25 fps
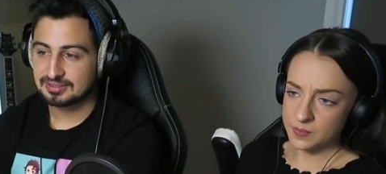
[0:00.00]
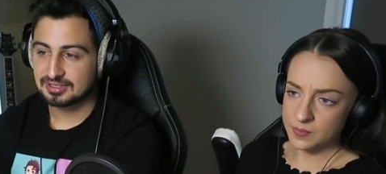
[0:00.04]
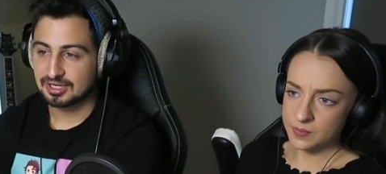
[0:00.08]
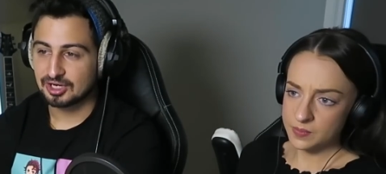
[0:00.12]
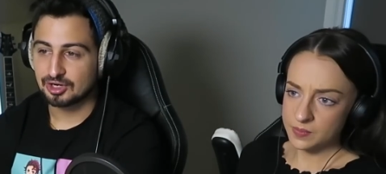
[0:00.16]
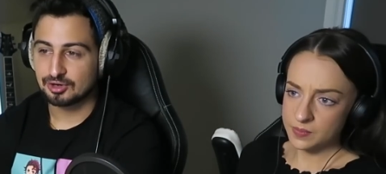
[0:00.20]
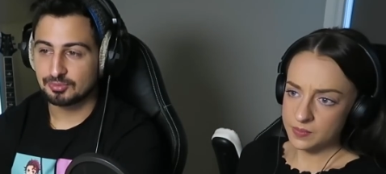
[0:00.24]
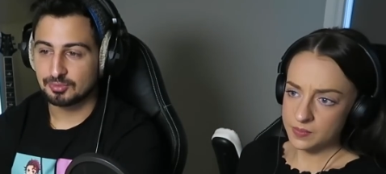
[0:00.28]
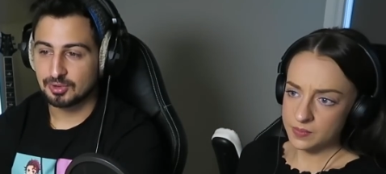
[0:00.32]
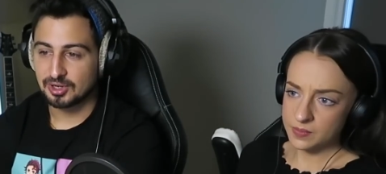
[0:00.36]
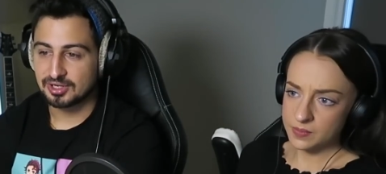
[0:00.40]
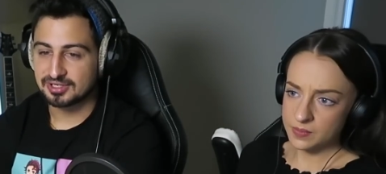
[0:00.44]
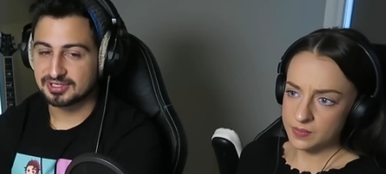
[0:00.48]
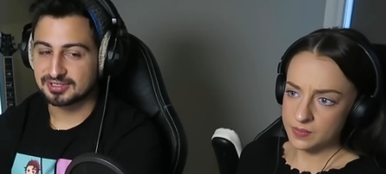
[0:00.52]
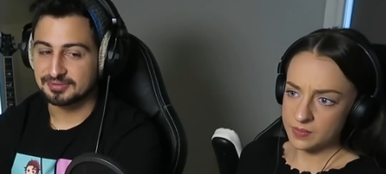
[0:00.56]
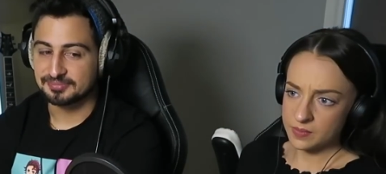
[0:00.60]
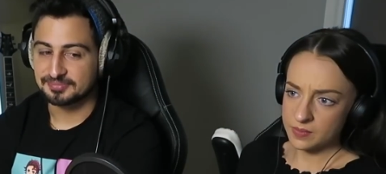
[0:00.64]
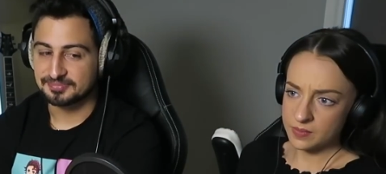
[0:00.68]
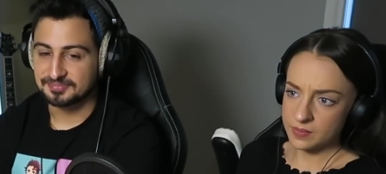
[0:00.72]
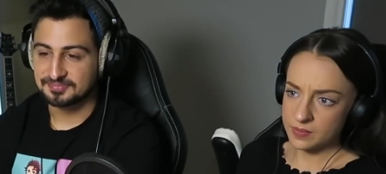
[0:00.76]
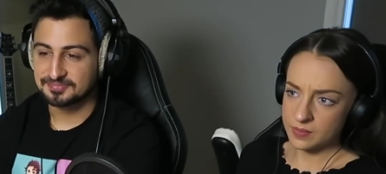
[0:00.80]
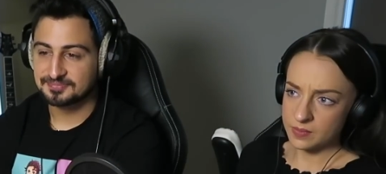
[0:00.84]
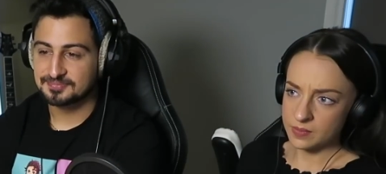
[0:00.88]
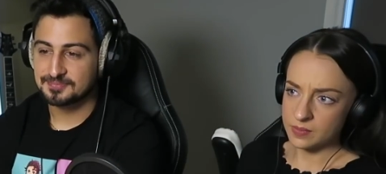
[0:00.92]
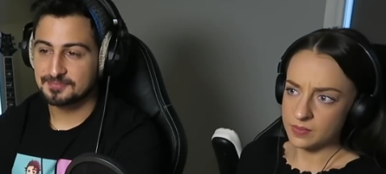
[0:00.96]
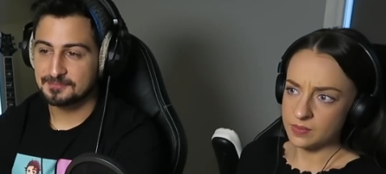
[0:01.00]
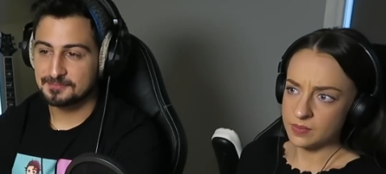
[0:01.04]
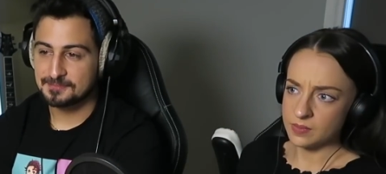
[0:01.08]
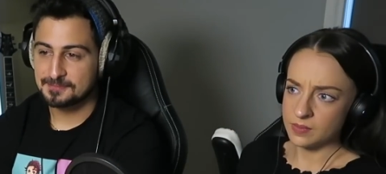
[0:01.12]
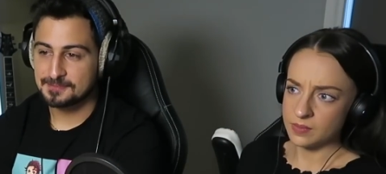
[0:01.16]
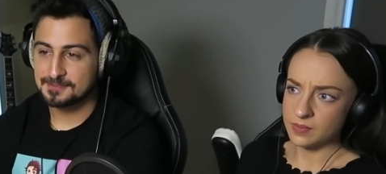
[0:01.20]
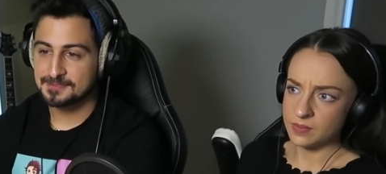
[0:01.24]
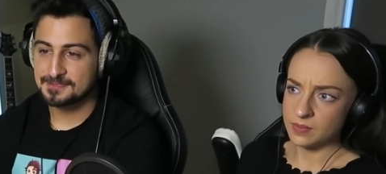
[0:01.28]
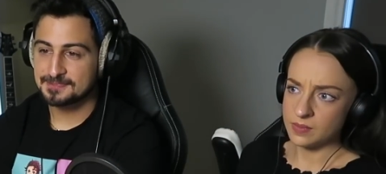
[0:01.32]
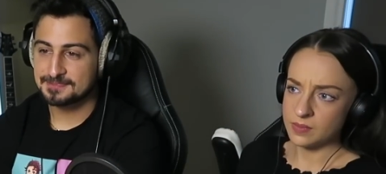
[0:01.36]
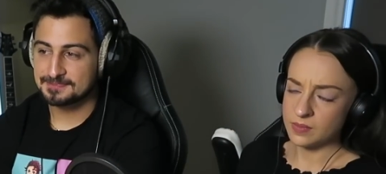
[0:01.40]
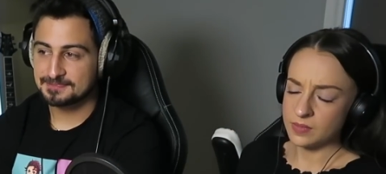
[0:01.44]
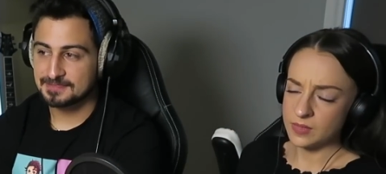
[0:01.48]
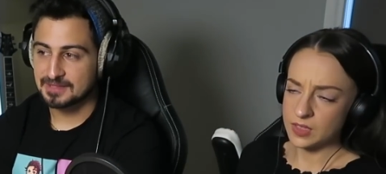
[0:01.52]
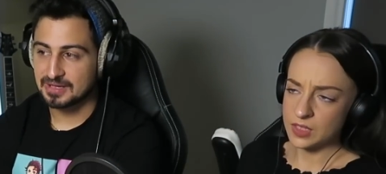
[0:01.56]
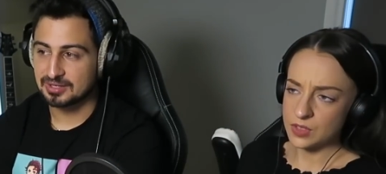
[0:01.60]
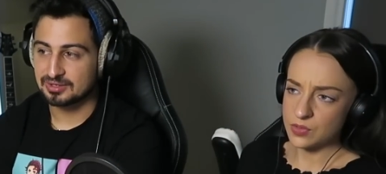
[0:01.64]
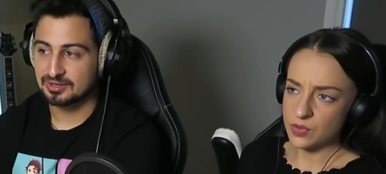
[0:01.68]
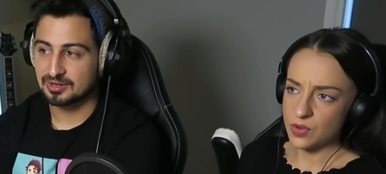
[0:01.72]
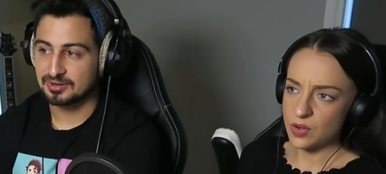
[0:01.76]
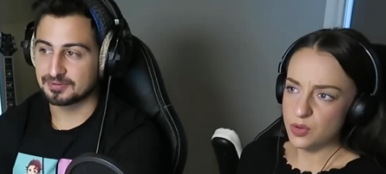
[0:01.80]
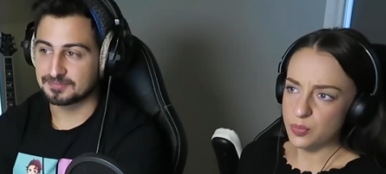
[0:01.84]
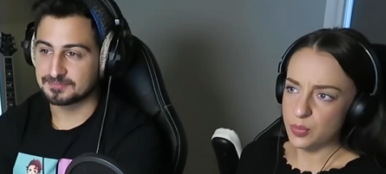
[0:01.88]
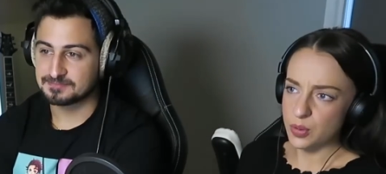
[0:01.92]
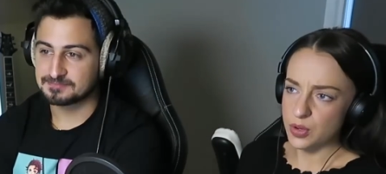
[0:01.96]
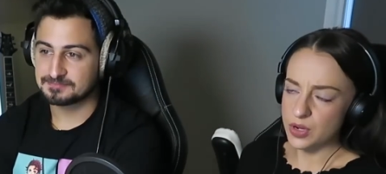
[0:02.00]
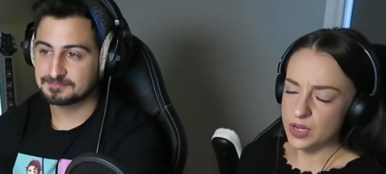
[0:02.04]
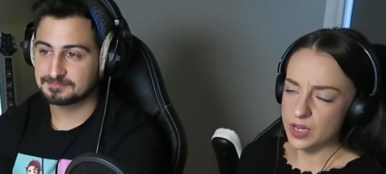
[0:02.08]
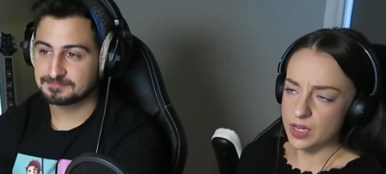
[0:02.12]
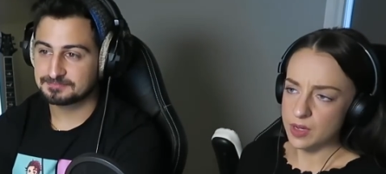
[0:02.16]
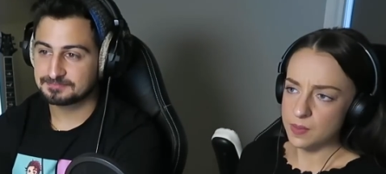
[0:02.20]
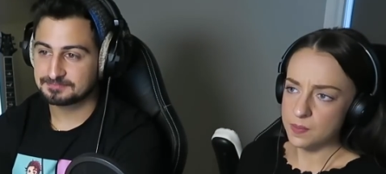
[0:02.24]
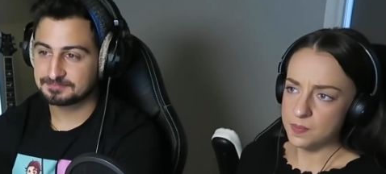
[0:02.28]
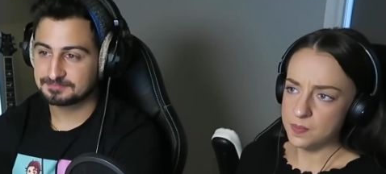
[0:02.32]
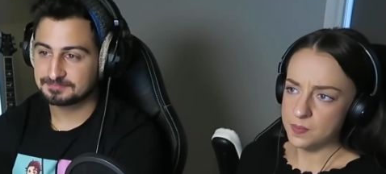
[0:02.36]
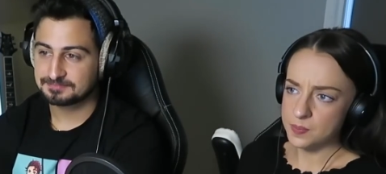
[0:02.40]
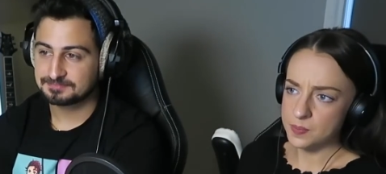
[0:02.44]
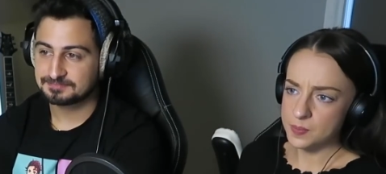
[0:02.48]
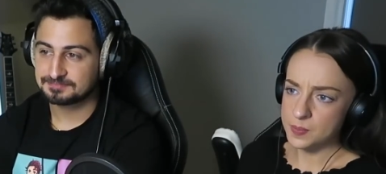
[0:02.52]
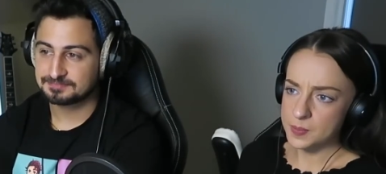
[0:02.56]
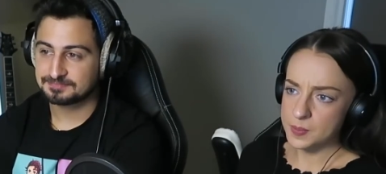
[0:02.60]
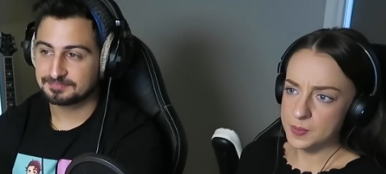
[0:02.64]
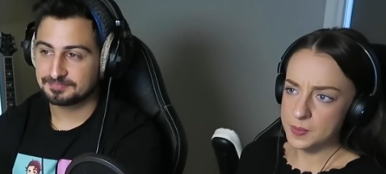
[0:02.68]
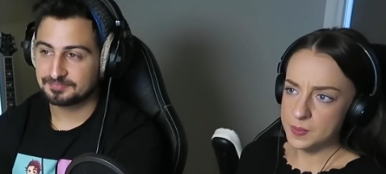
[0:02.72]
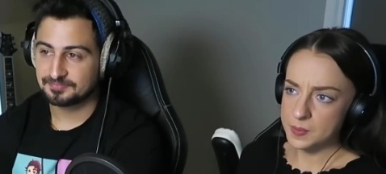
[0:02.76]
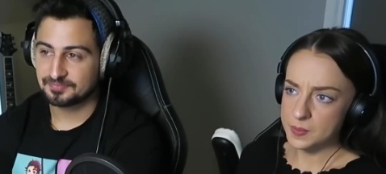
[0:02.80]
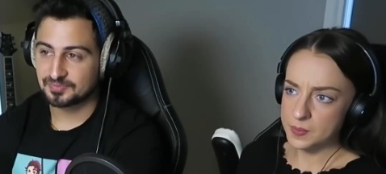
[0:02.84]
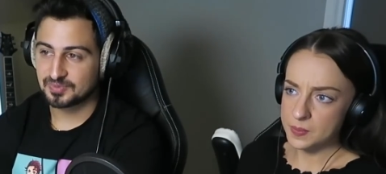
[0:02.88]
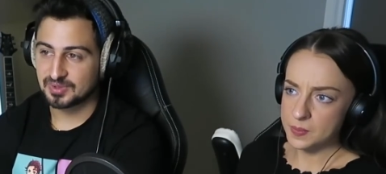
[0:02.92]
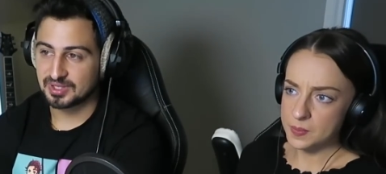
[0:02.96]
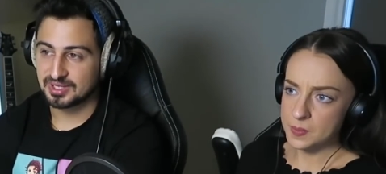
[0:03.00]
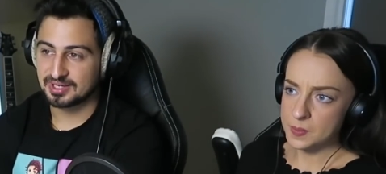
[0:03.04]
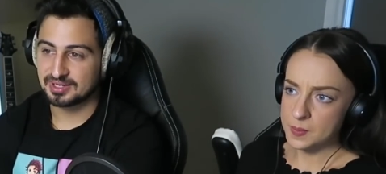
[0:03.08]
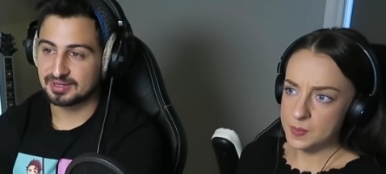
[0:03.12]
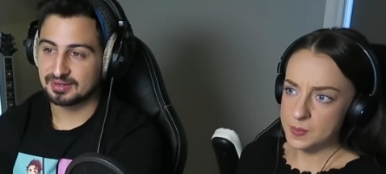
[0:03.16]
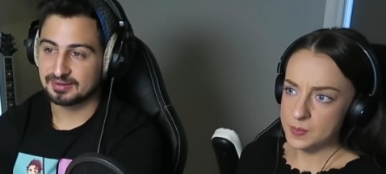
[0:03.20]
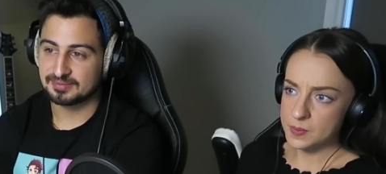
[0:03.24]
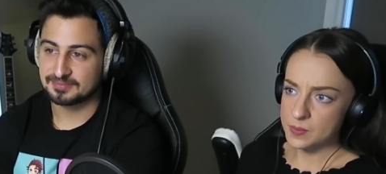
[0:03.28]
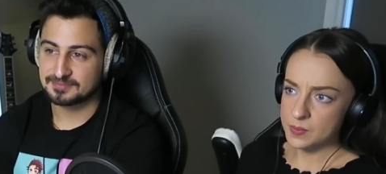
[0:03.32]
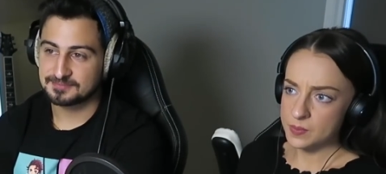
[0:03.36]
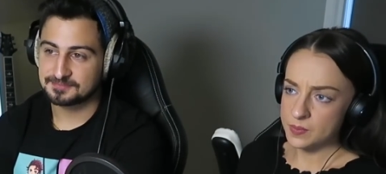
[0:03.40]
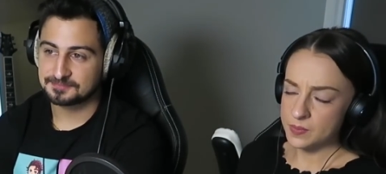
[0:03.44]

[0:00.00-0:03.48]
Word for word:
Speaker 1: I don't mind him.
Speaker 2: Mm, I don't. Very pretty.
Speaker 1: Yeah.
====
What is being asked – Line by line, return the listing above exactly, dropping every picture.

Task output –
25 fps
[0:00.00]
[0:00.04]
[0:00.08]
[0:00.12]
[0:00.16]
[0:00.20]
[0:00.24]
[0:00.28]
[0:00.32]
[0:00.36]
[0:00.40]
[0:00.44]
[0:00.48]
[0:00.52]
[0:00.56]
[0:00.60]
[0:00.64]
[0:00.68]
[0:00.72]
[0:00.76]
[0:00.80]
[0:00.84]
[0:00.88]
[0:00.92]
[0:00.96]
[0:01.00]
[0:01.04]
[0:01.08]
[0:01.12]
[0:01.16]
[0:01.20]
[0:01.24]
[0:01.28]
[0:01.32]
[0:01.36]
[0:01.40]
[0:01.44]
[0:01.48]
[0:01.52]
[0:01.56]
[0:01.60]
[0:01.64]
[0:01.68]
[0:01.72]
[0:01.76]
[0:01.80]
[0:01.84]
[0:01.88]
[0:01.92]
[0:01.96]
[0:02.00]
[0:02.04]
[0:02.08]
[0:02.12]
[0:02.16]
[0:02.20]
[0:02.24]
[0:02.28]
[0:02.32]
[0:02.36]
[0:02.40]
[0:02.44]
[0:02.48]
[0:02.52]
[0:02.56]
[0:02.60]
[0:02.64]
[0:02.68]
[0:02.72]
[0:02.76]
[0:02.80]
[0:02.84]
[0:02.88]
[0:02.92]
[0:02.96]
[0:03.00]
[0:03.04]
[0:03.08]
[0:03.12]
[0:03.16]
[0:03.20]
[0:03.24]
[0:03.28]
[0:03.32]
[0:03.36]
[0:03.40]
[0:03.44]

[0:00.00-0:03.48]
Word for word:
Speaker 1: I don't mind him.
Speaker 2: Mm, I don't. Very pretty.
Speaker 1: Yeah.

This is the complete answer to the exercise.